Por Lucio Carvalho

Pelo menos idealmente, poucas pessoas discordariam do que preservar nas crises, nas situações críticas, sejam elas políticas ou econômicas – ou em uma combinação de ambas. Além de satisfazerem-se as necessidades básicas, elementares, socialmente parece um consenso em qualquer nação de que o cuidado com a saúde e educação seriam prioridades. Para a filósofa alemã Hannah Arendt, por exemplo, a educação deveria inclusive ser separada das outras funções e domínios da vida pública, tal sua relevância para a sanidade do tecido social e do espaço público.

Lápis de Cor

Este não parece ser, infelizmente, o tipo de cuidado que as autoridades e classe política brasileiras destinam ao assunto. Não raro é sobre os recursos que deveriam destinar-se à educação que por aqui ocorrem cortes orçamentários e um descontrole inexplicável de gastos, malversações de toda a ordem e falhas incontornáveis de fiscalização e controle social. Em se tratando de um bem social, é incompreensível que a sociedade se satisfaça com tão poucos e precários indicadores e que o destino dos recursos advindos da própria sociedade simplesmente seja escoar através do ralo da má gestão pública, ano a ano, mês a mês, dia a dia.

Embora constantemente denunciada, a “crise na educação” muitas vezes parece mais devida ao desinteresse público e político em efetivá-la como direito real e palpável do que exatamente por uma carência de recursos. O exame da execução orçamentária federal e as muitas emendas e alocações extemporâneas devem bastar para demonstrar como a parábola do bolo da galinha ruiva não se aplica no caso. Convidados de última hora e intrometidos costumam bicar avidamente o orçamento público em função de interesses eleitorais e outros ainda menos nobres.

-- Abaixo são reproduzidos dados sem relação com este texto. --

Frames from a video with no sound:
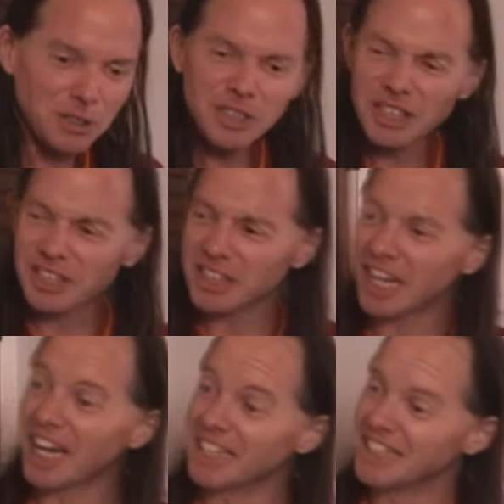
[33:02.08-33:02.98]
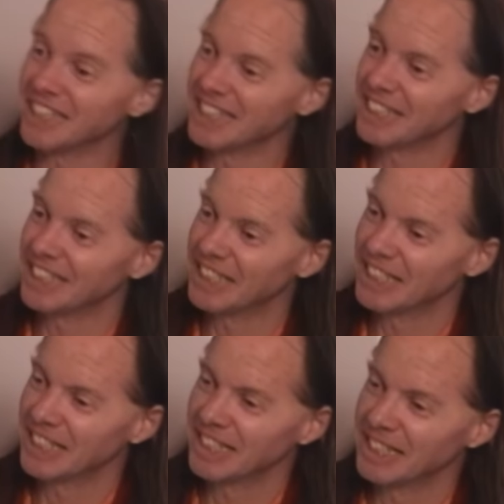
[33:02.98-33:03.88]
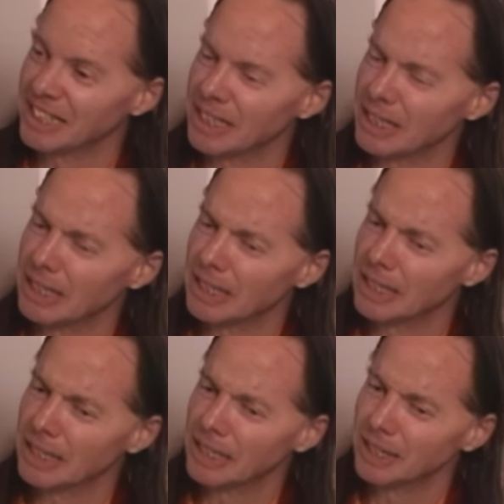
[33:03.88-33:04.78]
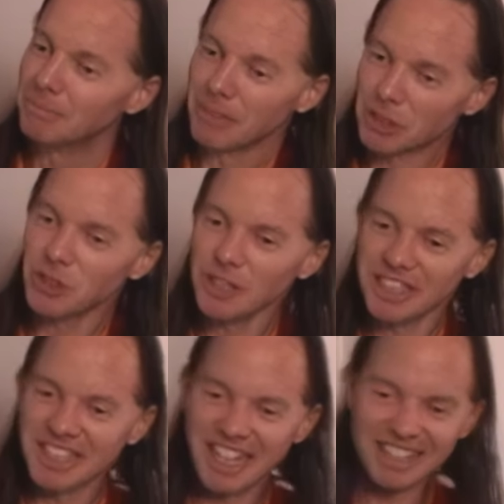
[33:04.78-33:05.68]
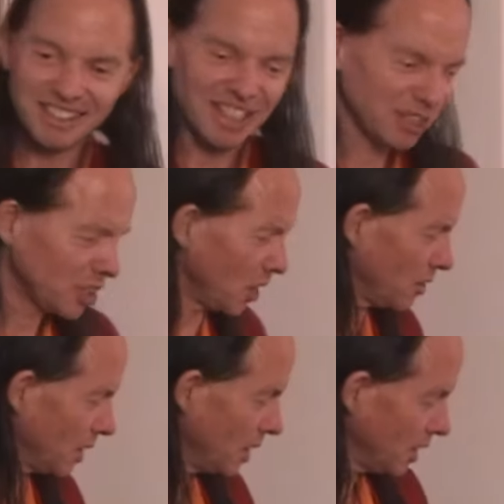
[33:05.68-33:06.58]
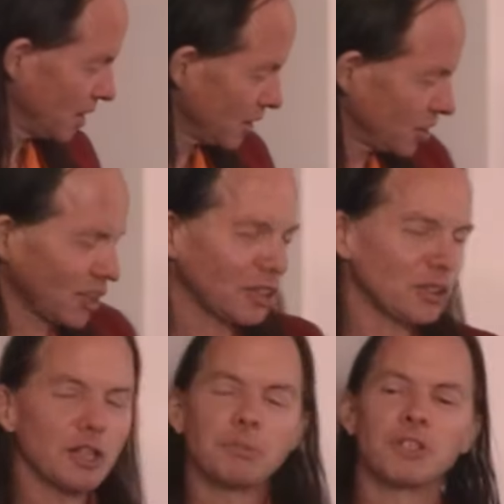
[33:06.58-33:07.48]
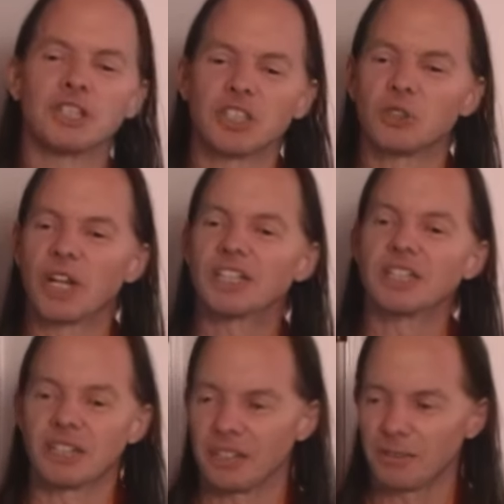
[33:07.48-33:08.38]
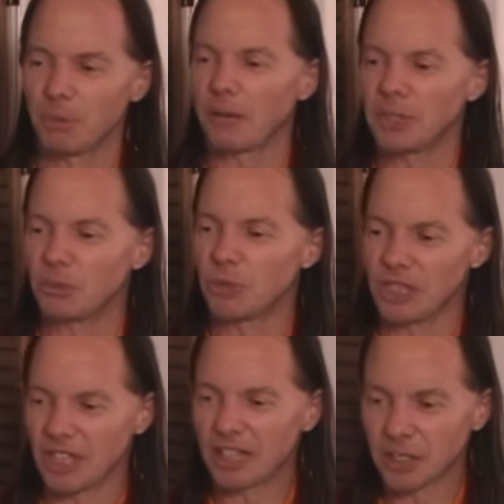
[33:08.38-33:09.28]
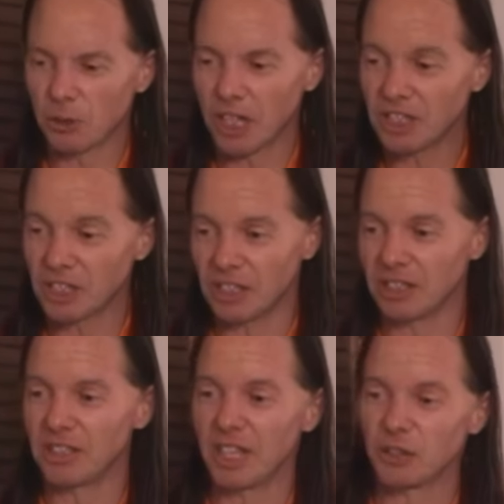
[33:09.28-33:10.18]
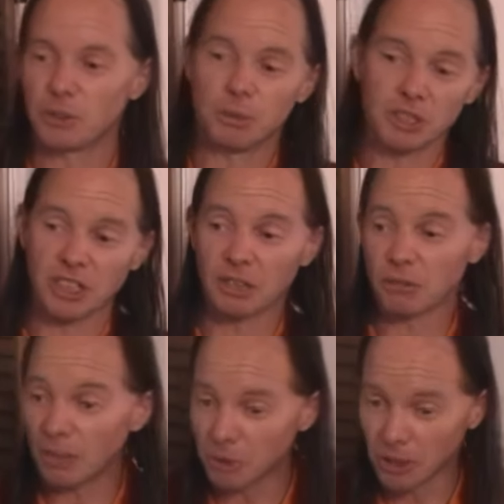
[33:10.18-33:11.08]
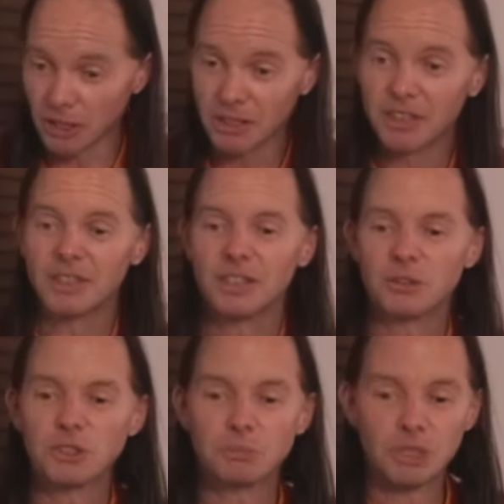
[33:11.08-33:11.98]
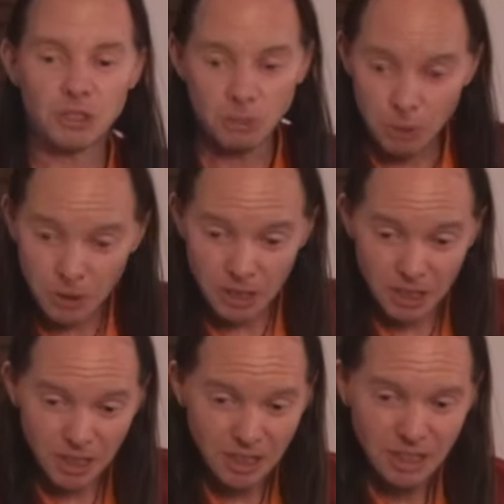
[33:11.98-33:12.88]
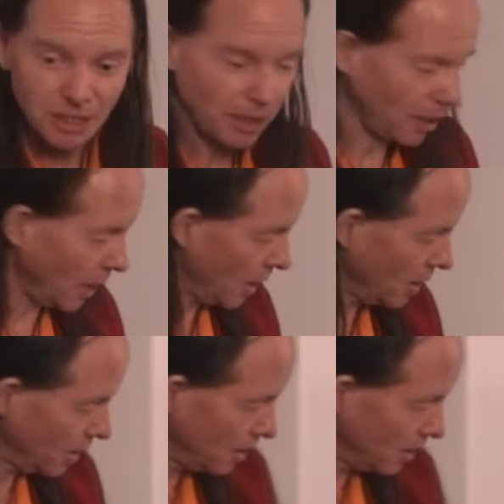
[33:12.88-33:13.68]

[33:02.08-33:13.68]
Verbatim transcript: Who is he in disguise? Manjushri. Manjushri in disguise, right? So so Lord Buddha is addressing, probably Subhuti has asked a question, and, and Lord Buddha is saying Rabjor, which means Subhuti, okay?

Sob essa perspectiva, é mesmo muito complexo acreditar-se nas muitas promessas de “viradas educacionais” sem muito realismo que devem pipocar nas campanhas eleitorais para as próximas eleições de outubro. Entretanto é inadmissível que candidatos a cargos públicos alcem-se publicamente sem projetos consistentes e realistas para reverter a situação que vividamente é percebida em sua tragicidade pela sociedade e principalmente pelas pessoas que têm nos serviços públicos sua única possibilidade de acesso aos direitos sociais.

Portanto é apesar da flagrante deterioração dos equipamentos públicos educacionais e de uma imprescindível honestidade ao tratar-se das possibilidades concretas do que existe e do que pode efetivamente ser realizado que se deve partir. Em outras eleições, em momentos em que a crise econômica não se encontrava tutelando as crises paralelas e consequentes, muito deixou de ser feito mesmo em vista de um melhor cenário. Do ponto de vista do interesse público, é nas escolas públicas municipais e estaduais onde as pessoas irão buscar acolhimento e, portanto, desviar a atenção para campanhas nacionais ou milagreiras dificilmente ainda convencerá a alguém. O mínimo de decência que a população espera – e é seu direito encontrar – são escolas equipadas a cumprir sua função educacional. Nesse terreno, como professores e discentes sabem muito bem, slogans pouco importam. O que vale mesmo é um espaço seguro e saudável de desenvolvimento humano.

A esse ponto, também parece que já se está a falar em utopias. Sim, mas onde senão na escola será possível restaurar minimamente condições toleráveis (nem vamos usar desejáveis) para se concretizar o processo educacional e de convívio civilizado? De qualquer modo, a qualquer custo, é preciso que seja possível estabilizar a vida social e suas violências e desigualdades a partir da escola, da educação.

Mesmo em se tratando de uma sociedade com ambições sonegadas e na qual sequer as pessoas estejam conseguindo dialogar com civilidade, somente através da generalização de uma qualidade mínima de atenção e recursos se tornará viável recuperar os laços de uma esfera pública, isto é, não há outro caminho para sair da crise se não for através da educação de qualidade para todos.